Professor Sabina Leonelli
Professor of Philosophy and History of Science, University of Exeter
SABINA LEONELLI is Professor of Philosophy and History of Science at the University of Exeter, UK. She serves as the Co-Director of the Exeter Centre for the Study of the Life Sciences where she leads the Data Studies research strand, and is a member of the Open Science Policy Platform of the European Commission, representing the Global Young Academy. She is also a key expert for the Mutual Learning Exercise on Open Science of the European Commission.
Her research focuses on the philosophy, history and sociology of data-intensive science, especially the methods, sharing tools and outputs involved in the production, dissemination and use of open and big data. She is interested in how big data and open science are redefining what counts as research and knowledge, and particularly how this affects low-resourced research environments.

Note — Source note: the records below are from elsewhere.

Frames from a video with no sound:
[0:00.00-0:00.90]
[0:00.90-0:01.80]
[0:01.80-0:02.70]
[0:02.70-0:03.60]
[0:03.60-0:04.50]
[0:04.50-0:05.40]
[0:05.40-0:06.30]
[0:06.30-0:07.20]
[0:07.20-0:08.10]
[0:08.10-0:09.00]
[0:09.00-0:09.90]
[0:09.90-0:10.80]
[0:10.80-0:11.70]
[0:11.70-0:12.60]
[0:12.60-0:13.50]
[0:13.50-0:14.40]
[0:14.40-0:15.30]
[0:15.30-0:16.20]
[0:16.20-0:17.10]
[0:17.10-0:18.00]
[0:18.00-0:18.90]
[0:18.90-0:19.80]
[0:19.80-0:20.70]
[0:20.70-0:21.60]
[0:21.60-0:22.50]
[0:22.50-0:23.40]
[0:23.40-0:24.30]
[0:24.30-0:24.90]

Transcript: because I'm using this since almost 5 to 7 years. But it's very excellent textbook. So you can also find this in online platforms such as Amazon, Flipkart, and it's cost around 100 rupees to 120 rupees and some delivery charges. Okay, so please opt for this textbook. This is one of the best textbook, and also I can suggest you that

Until 2019 she holds a European Research Council grant to investigate and compare existing strategies for dissemination and re-use of data across several fields, with emphasis on the biological and biomedical domains; and is co-investigator on a Discovery Award by the Australian Research Council, studying the use of living organisms as models and data sources for research in the life sciences. She published over sixty papers in high-ranking peer-reviewed journals within biology as well as the philosophy, social studies and history of science, and is the author of Data-Centric Biology: A Philosophical Study (2016, Chicago University Press).
Using Big and Open Data to Benefit Humanity
The rise of Big Data (and related infrastructures and expertise) is intertwined with the rise of Open Science, a movement that takes advantage of digital platforms and communication technologies to revolutionise how knowledge is created, disseminated and evaluated around the globe. The juncture of Big and Open Data is informing areas as diverse as artificial intelligence, agriculture and public health, and promises to transform human abilities to tackle global challenges. At the same time, however, it also has the potential to profoundly undermine the legitimacy, credibility and trustworthiness of scientific expertise, and further expand the already overwhelming divide between those who benefit from digital technologies and those who are losing out.
Building on research on how data are shared and re-used across and beyond scientific research fields, I identify three major concerns associated to the ways in which Big and Open Data are currently managed. The first is the extent to which they are reinforcing existing social divides, for instance by favoring data sources that represent only privileged individuals and communities. The second is the quality and credibility of the data themselves and the processes used to produce knowledge, and the lack of accountability built into the highly distributed networks through which data are disseminated. The third is the unsustainable nature of the digital data landscape, given the costs associated with maintaining and updating data infrastructures and the lack of clarity around who is responsible for shouldering those costs in the long term.
These challenges can be overcome through substantial investment in data governance, which should aim to support
- fairness in data handling through the identification of exclusions and inequalities built into data pipelines
- the development of adequate data expertise and the understanding that whether and how data should be open needs to be decided on a case-by-case basis;
- mechanisms to promote the quality and trustworthiness of data sources and analytic tools;
- sustainable data infrastructures (and related expertise), that is resources that are interoperable, long-term, internationally coordinated and publicly accountable;
- creative solutions to global challenges in dialogue with relevant publics; and
- critical scrutiny of research across different audiences.